**Data to process**.
--------------------------------

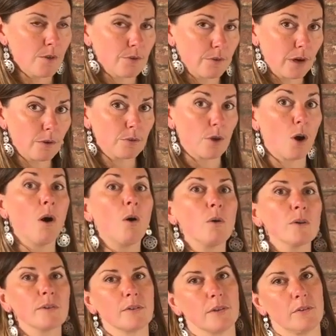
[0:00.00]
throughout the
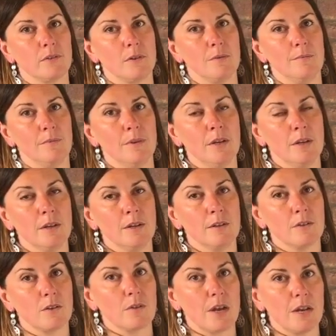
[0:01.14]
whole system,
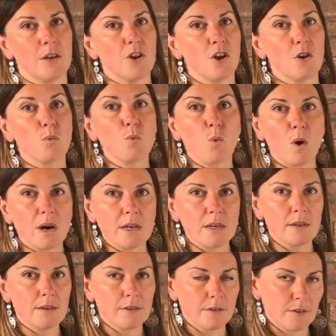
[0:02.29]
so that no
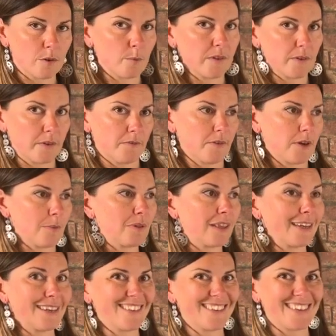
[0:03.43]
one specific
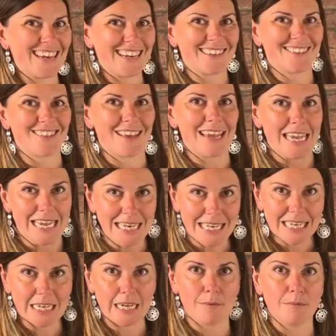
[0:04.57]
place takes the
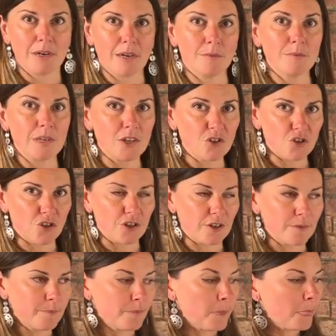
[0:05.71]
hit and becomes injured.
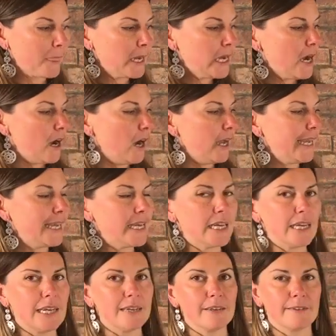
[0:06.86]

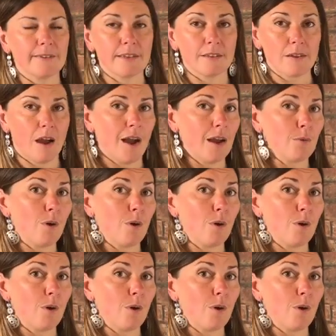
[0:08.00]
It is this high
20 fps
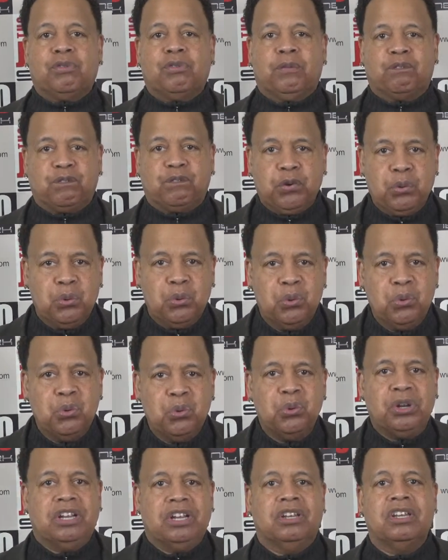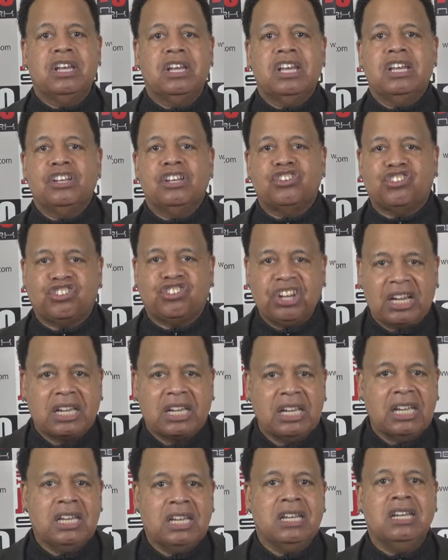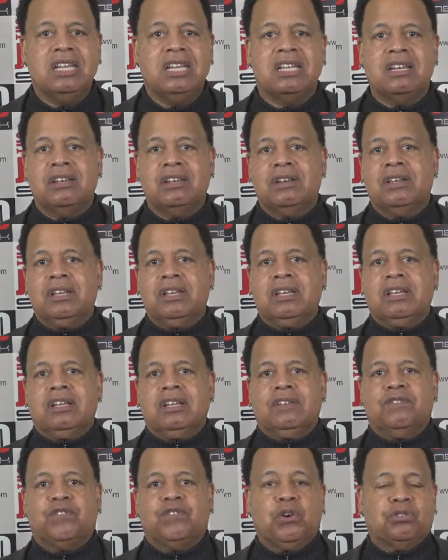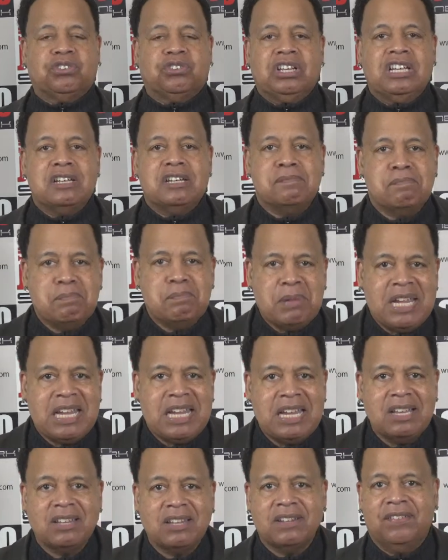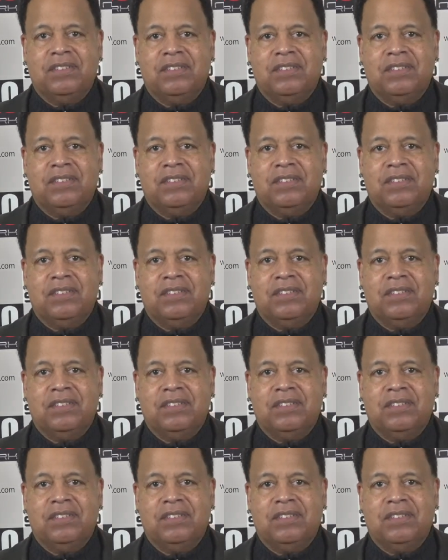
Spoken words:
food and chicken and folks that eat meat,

--------------------------------

**Task requirements**.
Copy out all the records exactly as they read, and omit the pictures.

**Result of the exercise**.
[0:00.00]
throughout the
[0:01.14]
whole system,
[0:02.29]
so that no
[0:03.43]
one specific
[0:04.57]
place takes the
[0:05.71]
hit and becomes injured.
[0:06.86]

[0:08.00]
It is this high
20 fps
Spoken words:
food and chicken and folks that eat meat,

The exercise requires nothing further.